Wednesday, September 24, 2008

Post-Ike traffic snarls make Houston's roads even worse

Last Thursday evening I left my house -- ten minutes before the electricity was restored -- and drove from West U to Copperfield, near 290 and 6 on the northwest side, a distance of about 40 miles that takes normally an hour at posted speeds with some traffic.

It took two hours and fifteen minutes. I regularly travel to Beaumont, a hundred miles away, in an hour less than that.

Over the weekend we ventured out for food a couple of times and instantly regretted it: four-way stops at nearly every intersection, with gridlocked cars clogging the lanes at each crossing that had a functioning traffic signal.

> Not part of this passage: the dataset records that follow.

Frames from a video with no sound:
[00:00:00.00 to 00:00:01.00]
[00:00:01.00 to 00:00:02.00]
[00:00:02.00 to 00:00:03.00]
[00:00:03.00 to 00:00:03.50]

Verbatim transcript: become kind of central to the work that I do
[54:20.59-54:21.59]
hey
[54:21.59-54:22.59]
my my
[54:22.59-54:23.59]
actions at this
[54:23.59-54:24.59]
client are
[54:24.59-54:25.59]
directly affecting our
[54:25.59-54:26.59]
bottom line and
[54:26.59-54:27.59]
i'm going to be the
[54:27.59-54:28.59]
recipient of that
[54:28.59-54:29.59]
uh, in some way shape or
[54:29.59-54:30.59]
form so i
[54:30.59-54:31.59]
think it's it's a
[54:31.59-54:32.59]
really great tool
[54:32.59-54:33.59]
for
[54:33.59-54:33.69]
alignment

Yesterday the Chronic reported
that the traffic jams on Monday, with many employees and school children returning for the first time in a week, were among the worst ever across the city:

Metro officials on Tuesday agreed to open high-occupancy vehicle lanes on U.S. 59 and U.S. 290 after traffic on many freeways came to a complete halt during the rush hour Monday, the first day many Houstonians went back to work after the storm.

Today we learn that our county judge -- "recognized worldwide as a transportation expert" -- won't have all the traffic lights restored before oh, maybe Election Day:

With darkened intersections leading to traffic snarls on freeways and city streets, officials are searching for at least some relief by putting more officers on traffic-directing duty and reopening high-occupancy vehicle lanes.

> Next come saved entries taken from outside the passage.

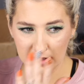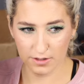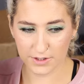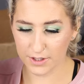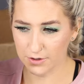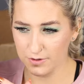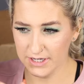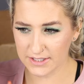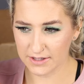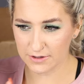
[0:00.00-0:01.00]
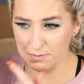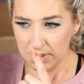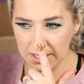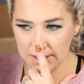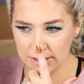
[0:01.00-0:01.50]
And there's other greens and there's
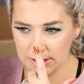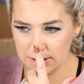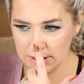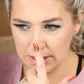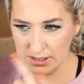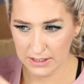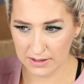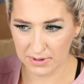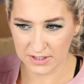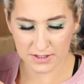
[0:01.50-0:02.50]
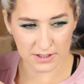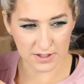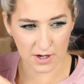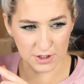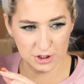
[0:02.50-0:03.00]
pinks. I mean, it's
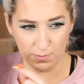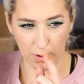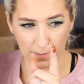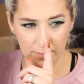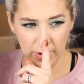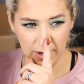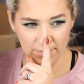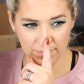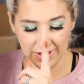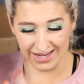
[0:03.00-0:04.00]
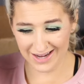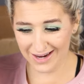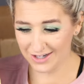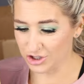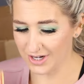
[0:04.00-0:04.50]
a shimmer, but
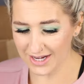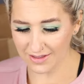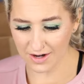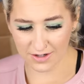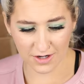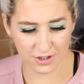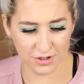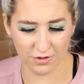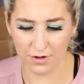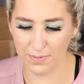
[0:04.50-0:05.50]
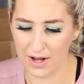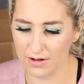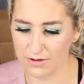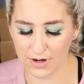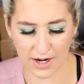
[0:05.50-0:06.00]
should I get that Natasha Denona
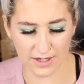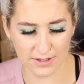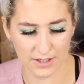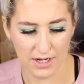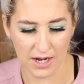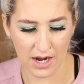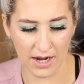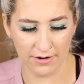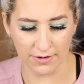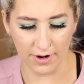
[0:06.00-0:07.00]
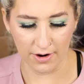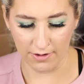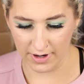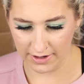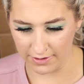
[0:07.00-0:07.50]
palette, you guys? I don't
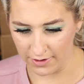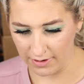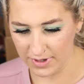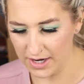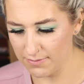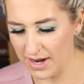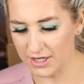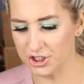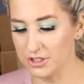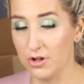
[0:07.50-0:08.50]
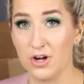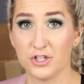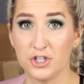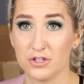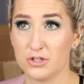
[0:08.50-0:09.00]
know. I'm kind of mad she
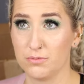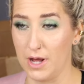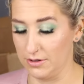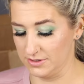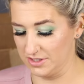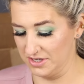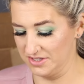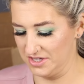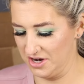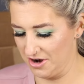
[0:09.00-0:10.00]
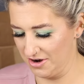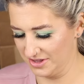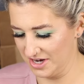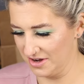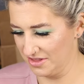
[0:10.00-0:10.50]
launched two palettes this year at
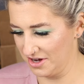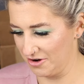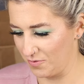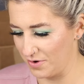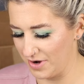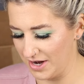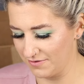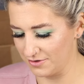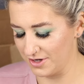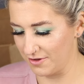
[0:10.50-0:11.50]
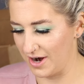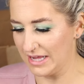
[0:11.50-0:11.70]
the end of the year, one right after another.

Traffic signals at about 1,200 Houston area intersections were not yet working Tuesday but should all have at least a flashing red light by the end of next week, said Mike Marcotte, the city's director of public works and engineering. ...

Getting all the city's traffic lights functioning at pre-Hurricane Ike levels could take until November, Marcotte said.


That article is sprinkled liberally with the same feel-good BS that last week's all-GOP press avails were similarly full of. Go read it. You'll get diabetes from the candy-coated smarm:

"I've been amazed with the courtesy our drivers have been showing," Marcotte said.

"More and more signals are being put in working condition every day, hour by hour almost," said Harris County Judge Ed Emmett, who convened a meeting of transportation officials Tuesday afternoon to seek solutions to the problems. "The flow in the community is getting better."

"For the most part, Houston is behaving extremely well," said Art Neely, who has driven a cab for 25 years.


A cab driver complimenting Houston drivers. That's wow-worthy all by itself. (Have you seen how those crazy cabbies cut through traffic? They're worse than the wrecker drivers. But I digress.)

Ed Emmett led the parade of Republican officials running for re-election across every local teevee channel last week: Rick Perry (yes, he's running for re-election), Bill White (yes, he's a Republican and he's running for governor in 2010 too), John Cornyn, Michael McCaul, John Culberson (who at least publicly bitched a little when his command center ran out of pizza) and even that Michelin Man Tuffy Hamilton from washed-out Orange County managed to get some face time with the cameras. They cried out in unison "All is Well!" even as two million people had no electricity and the PODs couldn't get any ice.

I say we elect a few Democrats to county offices so that they can at least share some of the blame come the next hurricane, eh?